26 Jun 2022

Longford Leader property: Lack of supply to continue to drive up house prices

Longford House Prices

A lack of suitable housing stock is continuing to drive up house prices

Eighty six percent of SCSI estate agents expect national property prices to increase by an average of 6% over the next 12 months while a similar number say the main reason for the increase is due to lack of supply.

These are among the key findings of a survey of over 200 estate agents from all over the country which also revealed a marked regional variation with regard to future price movements.

While agents in Munster and Connacht/Ulster expect prices to increase by 7% over the next 12 months, the figure in Leinster is 6% while in Dublin, where prices are highest, its 4%.

In cash terms a 7% increase on a €200,000 home outside of Dublin will equate to an increase of €14,000 while a 4% increase on a €400,000 home in Dublin will mean an increase of €16,000.

Agents said the higher price forecast for properties outside Dublin reflected the covid effect and the increased attractiveness of regional properties due to the dramatic rise in people working from home.

Despite covid, eight out of ten respondents reported an increase in enquiries and viewings over the last quarter.

The SCSI/Central Bank of Ireland Residential Property Price Survey is a quarterly sentiment survey of SCSI members, consisting mainly of estate agents, auctioneers and surveyors.

TJ Cronin, the President of the SCSI said lack of supply, construction lockdowns and steep increases in the price of materials meant prices would continue to rise.

“We had a supply crisis pre-covid and that has simply deepened due to covid. While 45% of respondents in the survey reported a fall in selling instructions in Q2 2021, 81% reported an increase in enquiries. In addition, eight out of ten agents are reporting low stock levels. And that’s why so many agents were seeing a consistent increase in enquiries even during the highest levels of covid.”

“While prospective sellers were reluctant to put their property on the market, buyers, who in many cases were in a position to increase their savings, were left chasing a reducing number of properties. While it’s a sellers’ market right now, the rate of price increases we are seeing currently is not sustainable in the long term. Agents believe the only way to address the affordability challenge which purchasers are facing is to increase housing supply.”

“Over the last 16 months the construction sector was closed down several times and the cumulative impact of the slowdown on new home construction will be with us until 2023 at least. Significant increases in the price of steel, timber, plastic and insulation products – due to supply chain and transportation issues - and labour shortages across a number of trades will also lead to higher prices for new homes.”

“Forty six percent of respondents reported an increase in Buy to Let properties coming on the market while 41% said it remained the same. The vast majority of agents said the main reason landlords were selling up was due to the low returns and complexities associated with rental properties. The SCSI has been concerned about this trend for some time as it has serious implications for the stock of rental properties and indeed the future of the rental market in this country.”

Housing Supply

Turning to the wider housing supply situation the CEO of the SCSI Shirley Coulter said the covid crisis had deepened the housing crisis and extraordinary measures were now needed to address it.

“We believe 400,000 new homes – social, affordable and private builds - will need to be built over the next ten years to meet pent up demand and the needs of our growing population. Current output is around 20,000 units so a doubling of that will require a massive increase in funding and collaboration between the private and public sector.”
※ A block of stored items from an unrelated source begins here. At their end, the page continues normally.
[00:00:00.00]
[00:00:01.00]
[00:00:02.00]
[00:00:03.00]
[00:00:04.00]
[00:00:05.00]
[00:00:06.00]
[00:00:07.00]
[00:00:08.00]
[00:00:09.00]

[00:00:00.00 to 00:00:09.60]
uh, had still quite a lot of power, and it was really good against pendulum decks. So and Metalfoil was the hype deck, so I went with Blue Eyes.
“That is why we support the ESRI’s recent recommendation to Government to double its current investment in housing by borrowing between €4bn and €7bn a year while availing of low interest rates. The ESRI estimates that if the state doubled its spend on housing from €2bn to €4bn it could deliver 18,000 units a year. That is what we need to help get us up to 40,000 units per annum.”
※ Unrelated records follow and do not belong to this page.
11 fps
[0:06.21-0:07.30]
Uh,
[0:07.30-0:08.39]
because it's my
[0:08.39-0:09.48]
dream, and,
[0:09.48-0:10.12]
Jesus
“Housing takes time and that is why it is so important to eliminate avoidable and costly delays from the planning process. The ending of the Strategic Housing Development planning application model provides an opportunity for planning reform especially with regard to judicial reviews; it goes without saying that the right to legal redress must be protected however other mechanisms to facilitate appeals in a more efficient and cost-effective manner are vital to ensure both the viability of development for builders and housing that is affordable for purchasers” she concluded.